Atlanta – As the Occupy Movement spreads like wildfire across the United States and around the world, protests in the U.S. South are facing unique challenges.
Occupy protests have sprouted up in countless cities across the U.S. South, including Atlanta and Augusta, Georgia; Columbia, South Carolina; Fort Lauderdale, Orlando and Miami, Florida; and New Orleans, Louisiana, to name just a few.
In Atlanta, Georgia, the birthplace of the Civil Rights Movement, the city government has struggled with the question of how to respond to the Occupy protesters who have literally taken over downtown's Woodruff Park with tents and an encampment that has no end in sight.
On Monday, Mayor Kasim Reed issued a second extension for Occupy Atlanta to stay in the park for three more weeks.
“Civil disobedience is an appropriate form of expression, provided that it is peaceful, non-violent and lawful,” he said in a statement.
“As of today, the Occupy Atlanta protesters continue to assemble in a peaceful, non-violent fashion in Robert W. Woodruff Park. Therefore, I have extended the Executive Order allowing Occupy Atlanta to remain in Woodruff Park after the park closes… through the adjournment of the next Atlanta City Council meeting on November 7, 2011,” he said.
In contrast, other cities such as Boston, Massachusetts and New York have seen mass arrests of protesters.
However, this temporary resolution in Atlanta was not achieved through a smooth process.
Occupy Atlanta began its occupation of Woodruff Park on Friday, Oct. 7. The movement consists of several hundred activists, the majority of whom are young, disenchanted college-age activists who have little or no experience in progressive politics.
This came across when on Oct. 7, Democratic Congressman John Lewis, a hero of the Civil Rights Movement, visited Occupy Atlanta and the group would not allow him to address the crowd because they were in the middle of going over their processes and procedures.
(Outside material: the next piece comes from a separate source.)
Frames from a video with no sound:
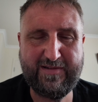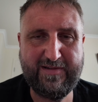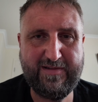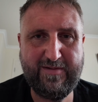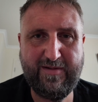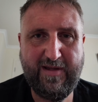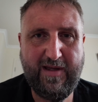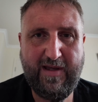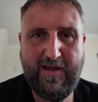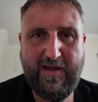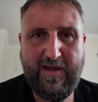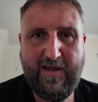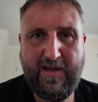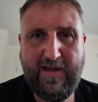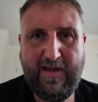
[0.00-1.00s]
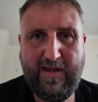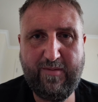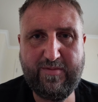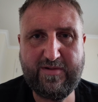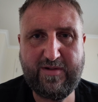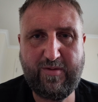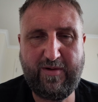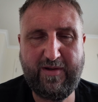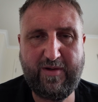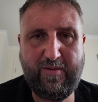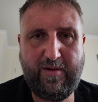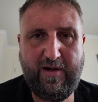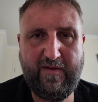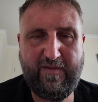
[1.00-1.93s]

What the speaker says: because it was quite quiet.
The group debated for nine minutes over whether to let Lewis speak only to reject him.
This did not sit well with many veteran activists, some who felt that they were not being consulted adequately in general.
“This is the South and we do things differently,” one blogger wrote on Blog for Democracy, a left-centre blog in Atlanta. “Ask any nonprofit organization in Atlanta how often a 'national model' has worked in Atlanta – probably only 5%. Why? Cause we do things differently.”
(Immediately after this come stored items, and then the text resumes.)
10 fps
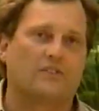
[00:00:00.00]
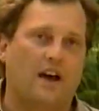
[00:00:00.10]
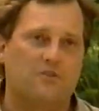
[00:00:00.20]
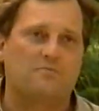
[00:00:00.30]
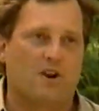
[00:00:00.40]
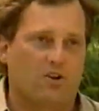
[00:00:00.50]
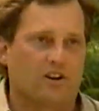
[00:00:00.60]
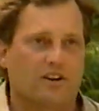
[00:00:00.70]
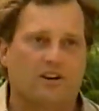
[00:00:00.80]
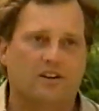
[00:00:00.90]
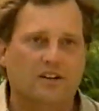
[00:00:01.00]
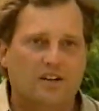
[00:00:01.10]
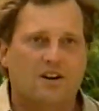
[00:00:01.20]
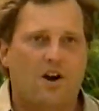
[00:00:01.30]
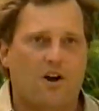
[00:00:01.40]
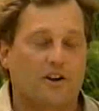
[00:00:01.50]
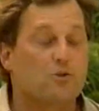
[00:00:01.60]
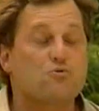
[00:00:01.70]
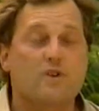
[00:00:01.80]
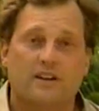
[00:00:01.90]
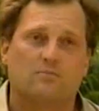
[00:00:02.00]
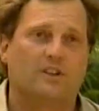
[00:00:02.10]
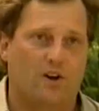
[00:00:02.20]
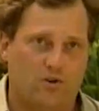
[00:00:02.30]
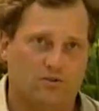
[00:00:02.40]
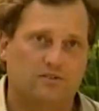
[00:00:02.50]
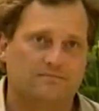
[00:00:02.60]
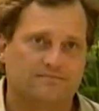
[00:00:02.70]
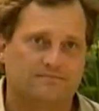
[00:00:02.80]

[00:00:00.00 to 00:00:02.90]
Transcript: in South America are incredibly old.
“First, we are a community. Like it or not we are. So if you want the community to stand with you, then you have to show some kind of leadership. This does not mean that there must be 1 leader, but there kinda has to be some people we kinda know. Some people we kinda know who have led a cause/movement for more than 5 minutes. You just aren’t going to get community folks to stand with you if no one knows who is leading them down the road.”
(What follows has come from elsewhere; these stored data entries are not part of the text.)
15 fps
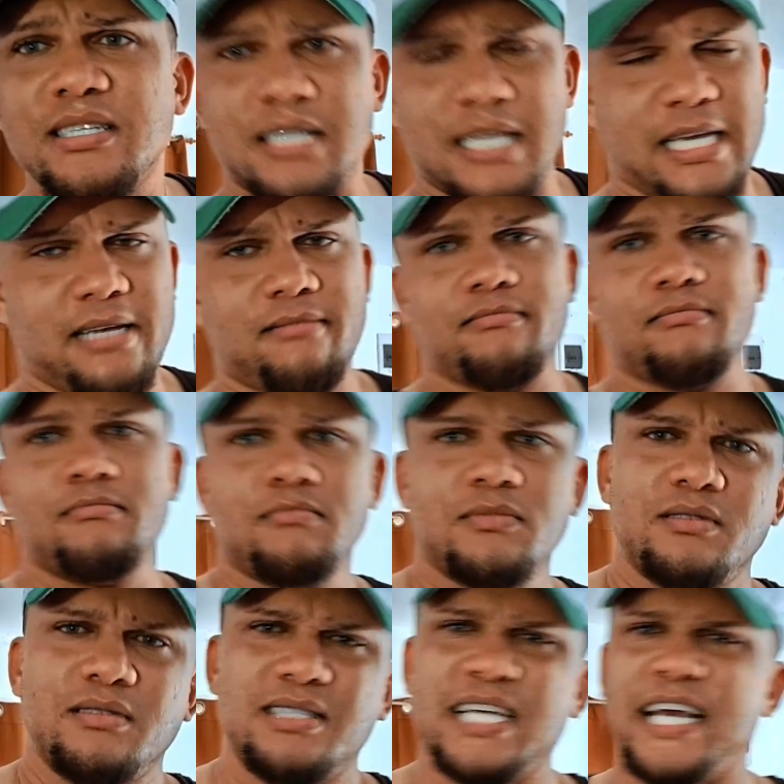a day.
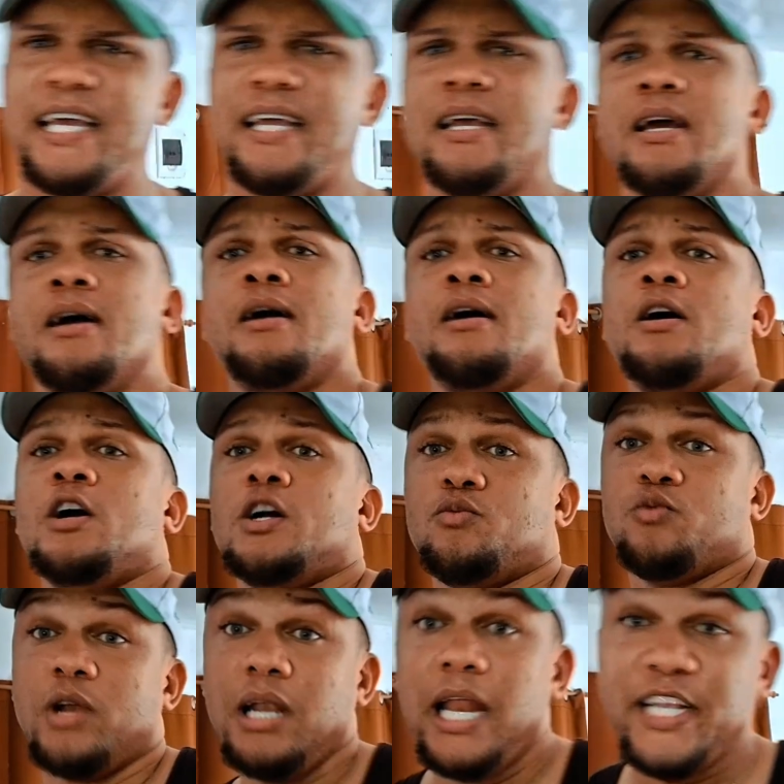They
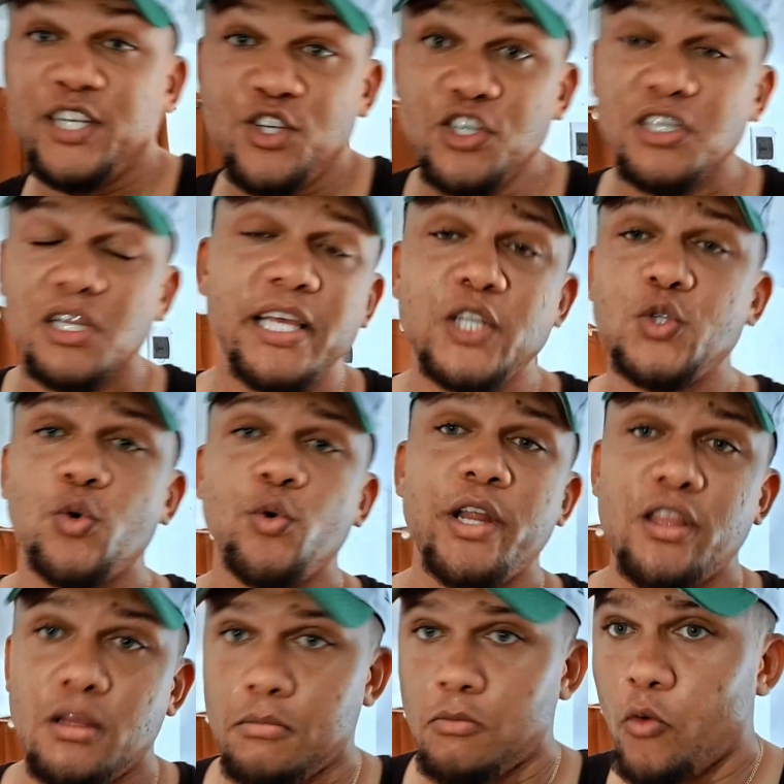religiously do it
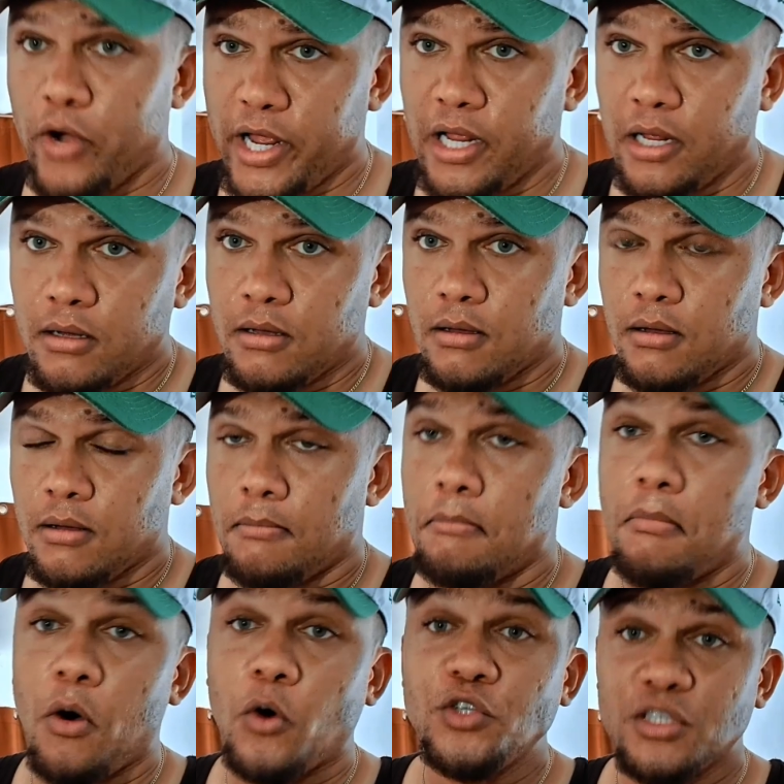in the morning.
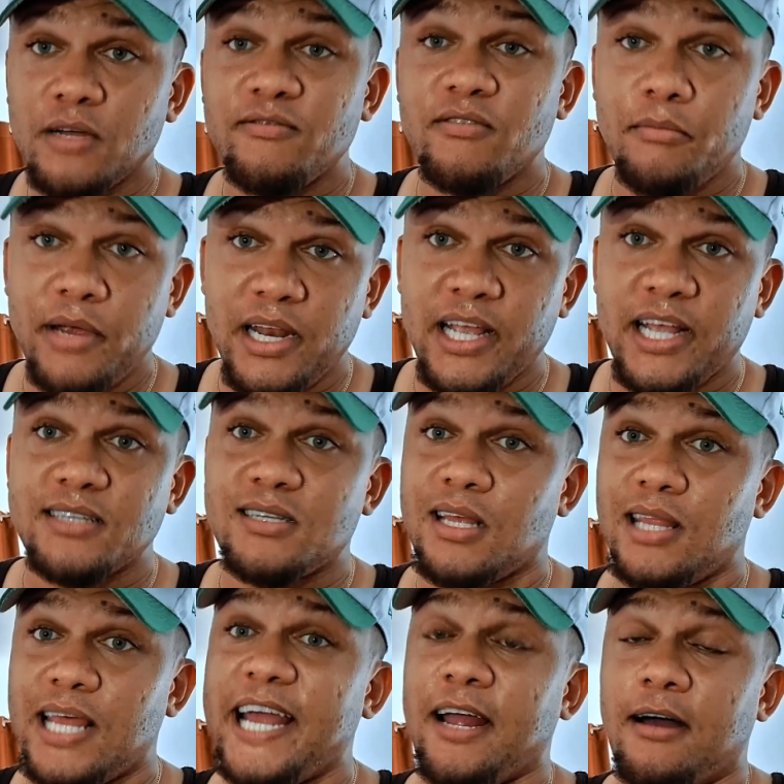Most of Dominicans that
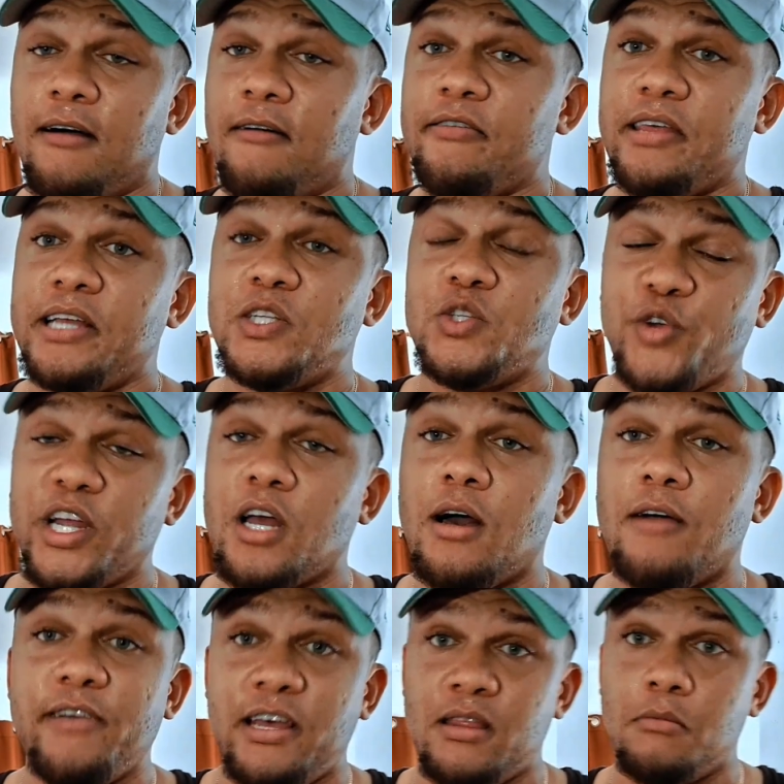like coffee, they drink
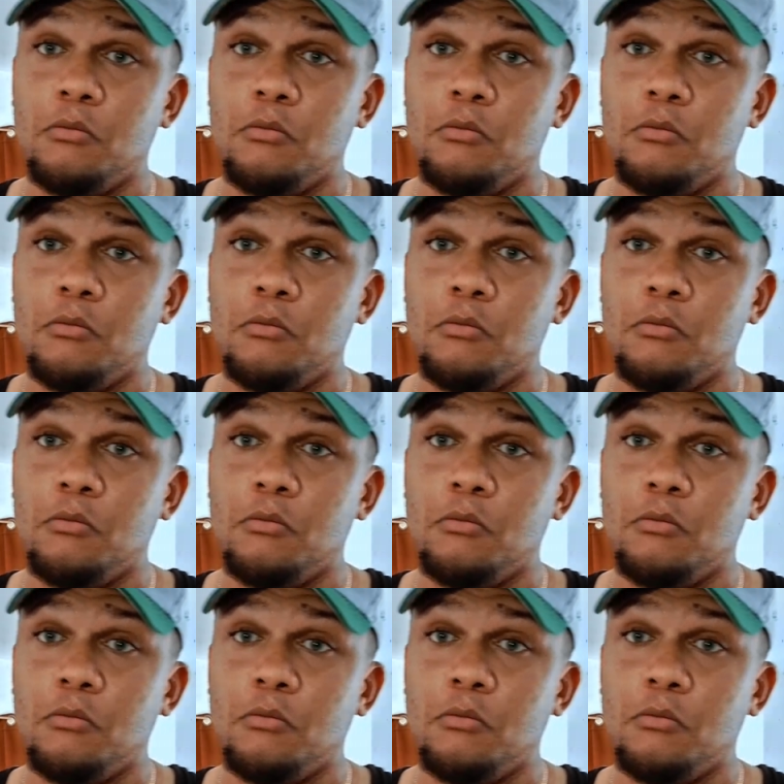coffee in the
On Oct. 10, the city flexed its muscles. At around 11 pm, Atlanta's Parks Commissioner George Dusenbery passed out a sheet containing various sections of the Atlanta Code of Ordinances, a copy of which was obtained by IPS, noting that the park is closed at night and that damage to the grass is not allowed, among other things.
IPS asked Dusenbury whether he felt that the protesters should be allowed to express themselves during this time of economic crisis, but he did not respond. IPS also asked whether he cared about the protesters who had lost their jobs or their homes in foreclosure, but again, no response.
Around midnight, about 400 protesters were surrounded by Atlanta police, who said that those who did not want to be arrested should leave the park. Some temporarily left the park, while about 40 sat in the grass with their arms linked, prepared to be arrested.
One of those in the circle, Amy Barnes, 34, said, crying, “I have been out of work for nearly a year. I can't afford not to be here. I have to choose between whether to feed my children or electricity.”
However, instead of arresting those in the circle, the police then left, and all the activists returned to the park.
“There's so much wrong with the way things are in this country and in this world. Our needs are diverse and connected. Our movements have to be diverse and connected to create solutions. I feel like this is the beginning of a revolution,” said Misty Novitch, 24.
Since then, Occupy Atlanta has held marches and demonstrations on different days, highlighting the plight of the Metro Atlanta Task Force for the Homeless, the disinvestment and abandonment of downtown Atlanta, and challenging Bank of America's alleged corporate greed on the steps of its downtown office tower.
IPS also visited the Occupy Augusta protest in the quaint southern town of Augusta, Georgia, where about 20 protesters have been gathering every day at the Augusta Common, a downtown park, holding signs, since Oct. 13.
The protesters obtained a permit to be in the park from 5pm to 9pm during weekdays, and from 3pm to 6pm on weekends. They say they aren't even thinking about staying overnight.
“We're trying to adapt and support Occupy in our community,” Maple Dynan, 22, told IPS. “We don't have the population size or support for grassroots movements in general. We've had a great cross-section come out.”
Yoni James, 23, said he was there “to encourage a solidarity and a feeling of oneness. Wedge issues keep us all polarised. That's not what we need. We need to be united.”